C84.67 Anaplastic large cell lymphoma, ALK-positive, spleen

Name of the Condition

• Anaplastic large cell lymphoma, ALK-positive, spleen (ICD-10 Code: C84.67)

Summary

Anaplastic large cell lymphoma, ALK-positive, spleen (ALCL, ALK-positive) is a rare subtype of non-Hodgkin lymphoma that primarily affects T-lymphocytes. It is characterized by the presence of the anaplastic lymphoma kinase (ALK) protein, resulting from a specific genetic rearrangement. This condition typically presents as a rapidly growing tumor involving the spleen. ALCL, ALK-positive is more common in children and young adults and is generally considered aggressive but responsive to targeted therapies.

Causes

The exact cause of ALK-positive ALCL is not fully understood. The disease is driven by a genetic translocation involving the ALK gene, most commonly the t(2;5)(p23;q35) translocation, which results in overexpression of the ALK protein. This abnormal protein promotes uncontrolled cell growth and survival. While the translocation is a key driver, other genetic mutations may contribute to disease development, though specific environmental triggers remain unclear.

Risk Factors

• Age: More common in children and young adults, with a peak incidence in the second and third decades of life.
• Gender: Slightly higher prevalence in males.
• Genetic factors: Presence of the ALK translocation is a primary risk factor.
• Immunosuppression: Weakened immune systems may increase risk.

Symptoms

Symptoms may include abdominal pain or discomfort, splenomegaly (enlarged spleen), fatigue, unexplained weight loss, fever, and night sweats. Some patients may experience systemic symptoms such as pruritus (itching) or lymphadenopathy (swollen lymph nodes) if the disease spreads beyond the spleen.

Diagnosis

Diagnosis involves a combination of clinical evaluation, imaging studies (e.g., CT or MRI of the abdomen), and tissue biopsy of the spleen. Pathological examination confirms the presence of ALK-positive ALCL, often using immunohistochemistry to detect the ALK protein. Additional tests, such as flow cytometry or genetic analysis, may be performed to rule out other conditions and assess disease extent.

Treatment Options

Treatment typically includes systemic therapies such as chemotherapy, targeted therapy (e.g., ALK inhibitors), or immunotherapy. The choice of treatment depends on the stage of the disease, patient age, and overall health. In some cases, splenectomy (surgical removal of the spleen) may be considered, especially if the spleen is significantly enlarged or causing symptoms.

Prognosis and Follow-Up

Prognosis varies based on disease stage, response to treatment, and individual patient factors. ALK-positive ALCL generally has a better prognosis than ALK-negative subtypes, with many patients achieving remission. Follow-up care includes regular monitoring with imaging and blood tests to detect recurrence. Long-term surveillance is recommended, as late relapses can occur.

Complications

Complications may include splenic rupture, infection due to splenectomy or immunosuppression, and progression to other organs. Systemic symptoms like fever or weight loss may persist if the disease is not controlled. Rarely, the condition can transform into a more aggressive form or resist treatment.

Lifestyle & Prevention

There are no known lifestyle changes to prevent ALK-positive ALCL. Maintaining overall health, including a balanced diet and regular exercise, may support immune function. Avoiding known carcinogens and managing immunosuppression (if applicable) is advisable, though specific preventive measures are limited.

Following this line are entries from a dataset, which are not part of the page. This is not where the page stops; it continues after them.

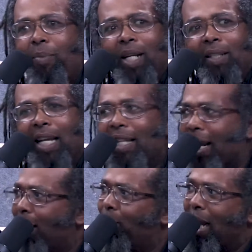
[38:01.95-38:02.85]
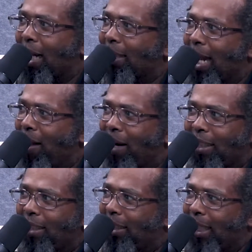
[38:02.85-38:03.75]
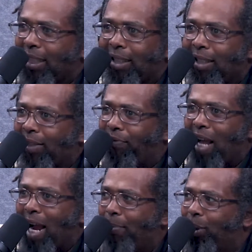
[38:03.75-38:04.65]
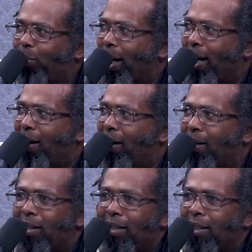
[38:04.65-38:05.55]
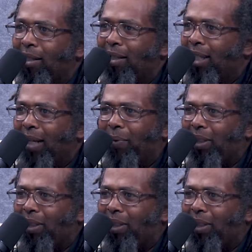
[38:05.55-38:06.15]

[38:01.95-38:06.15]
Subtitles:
me to say that I don't like a town. I just didn't. The vibe was weird. It wasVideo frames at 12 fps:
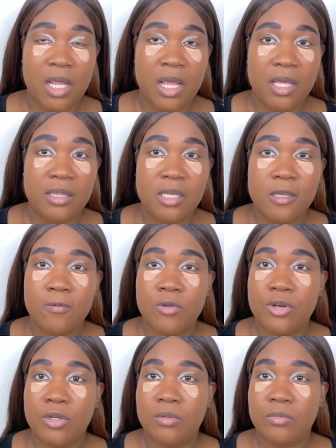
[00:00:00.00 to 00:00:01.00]
I think I'm
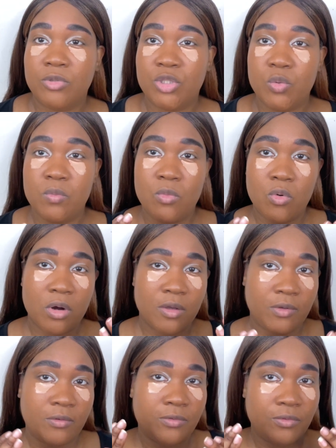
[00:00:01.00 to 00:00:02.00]
gonna do more of
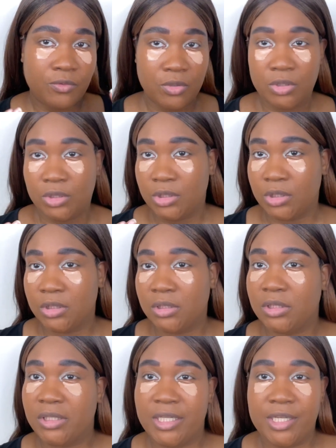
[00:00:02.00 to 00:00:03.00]
a fuller
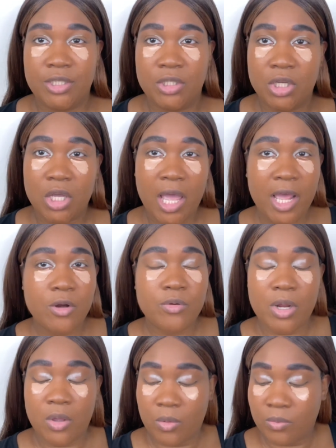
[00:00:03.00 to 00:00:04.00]
lid look. I don't
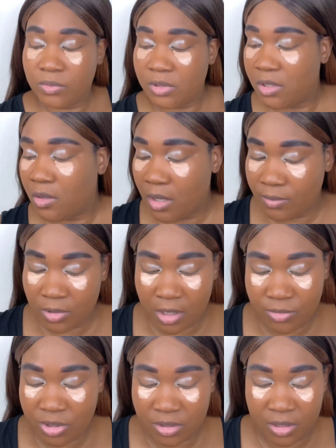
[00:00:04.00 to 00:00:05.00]
know. So I'm,
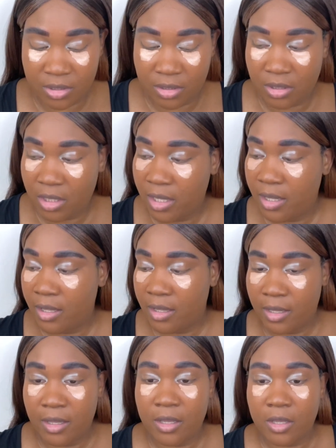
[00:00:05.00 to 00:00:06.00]
I'm just gonna
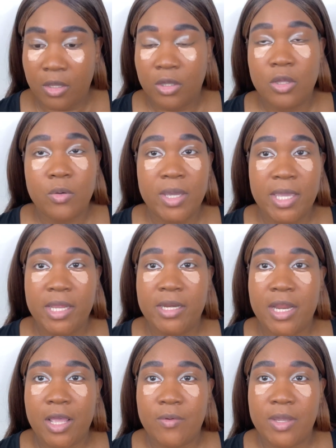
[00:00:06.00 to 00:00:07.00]
go ahead
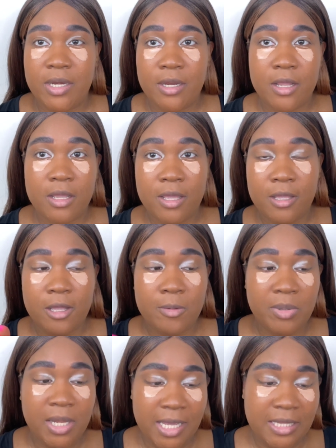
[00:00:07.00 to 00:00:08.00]
now and
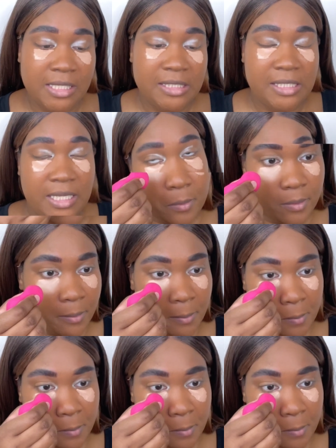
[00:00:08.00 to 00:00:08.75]
apply this in.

When to Seek Professional Help

Seek medical attention if you experience persistent abdominal pain, unexplained weight loss, fever, or fatigue. Prompt evaluation is important if you have a history of lymphoma or notice a rapidly enlarging spleen. Early diagnosis and treatment improve outcomes.

Tips for Medical Coders

When coding for C84.67, ensure the documentation specifies the spleen as the primary site of involvement. Verify that the diagnosis aligns with ALK-positive status, as this distinguishes it from other lymphoma subtypes. Confirm that no additional site modifiers (e.g., lymph nodes, skin) are documented, as these would require different codes. Accurate clinical documentation is essential for correct code assignment.